Nevertheless Northern workers have on occasion broken free of the shackles imposed by sectarian leaders and tribal loyalties. In 1932 thousands of workers, Protestant and Catholic, went on strike throughout Belfast while tens of thousands packed the streets in front of the City Hall to listen to speakers from communist and labour backgrounds lay out their demands for welfare and a living wage. One speaker declared: “Let our slogan be ‘No surrender to poverty, misery, and destitution.’”

A window in that same City Hall commemorates the heroism and courage of those workers from both traditions in the North who joined the International Brigades to defend the Spanish Republic against the fascist uprising.

An anti-sectarian consciousness was again briefly raised among a section of Northern workers in the heady early days of the civil rights movement in the late 1960s. Not surprisingly, the trusty old Orange card was once again dusted off and employed to lethal effect by unionism and its imperial puppet-masters.

The few but inspiring instances of working-class unity among Northern workers in the last hundred years should be the real story in commemorating the beleaguered history of the sectarian statelet.

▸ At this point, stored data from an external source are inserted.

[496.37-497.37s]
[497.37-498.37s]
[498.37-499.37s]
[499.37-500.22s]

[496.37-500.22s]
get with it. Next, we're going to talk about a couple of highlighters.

It’s clear to all but the wilfully blind that partition, sectarianism and the capitalist system of economic relations in Ireland are hampering efforts to contain the spread of the covid pandemic. Working people in the North of Ireland deserve better than sectarian cat-calling and should immediately join the demand for a fully equipped and fully resourced all-Ireland national health service, free at the point of use and funded by progressive general taxation in addition to wealth taxes.

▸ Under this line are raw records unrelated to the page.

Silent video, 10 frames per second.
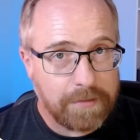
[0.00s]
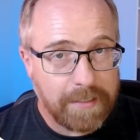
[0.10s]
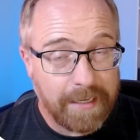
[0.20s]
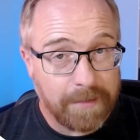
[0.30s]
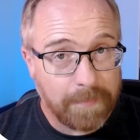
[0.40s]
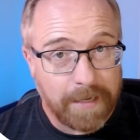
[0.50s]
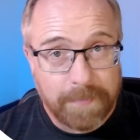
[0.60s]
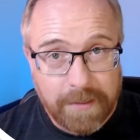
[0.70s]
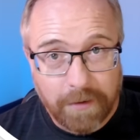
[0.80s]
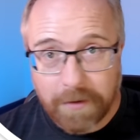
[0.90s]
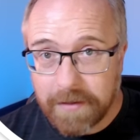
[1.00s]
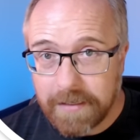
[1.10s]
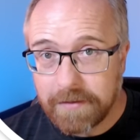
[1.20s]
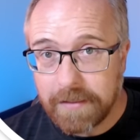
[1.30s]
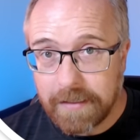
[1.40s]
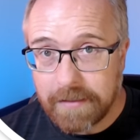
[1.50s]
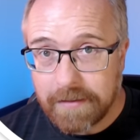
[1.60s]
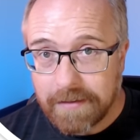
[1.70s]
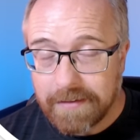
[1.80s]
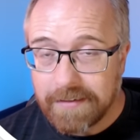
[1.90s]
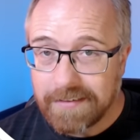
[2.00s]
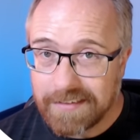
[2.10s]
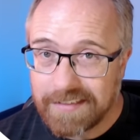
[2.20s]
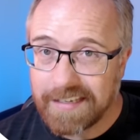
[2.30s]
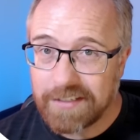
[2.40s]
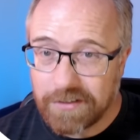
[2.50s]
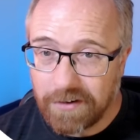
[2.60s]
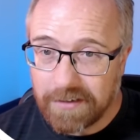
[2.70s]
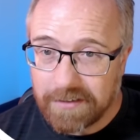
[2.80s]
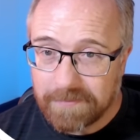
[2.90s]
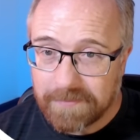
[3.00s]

and it might be all that you need just to get started.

In the coming period the onus is on communists, socialists, left republicans, trade unionists and other progressives to use the centenary of the imposition of a British border in Ireland not merely to expose the catastrophic influence of imperialism, north and south, but to unite and organise working people around the demand for a new, secular republic for all our people: an anti-sectarian, anti-imperialist workers’ republic.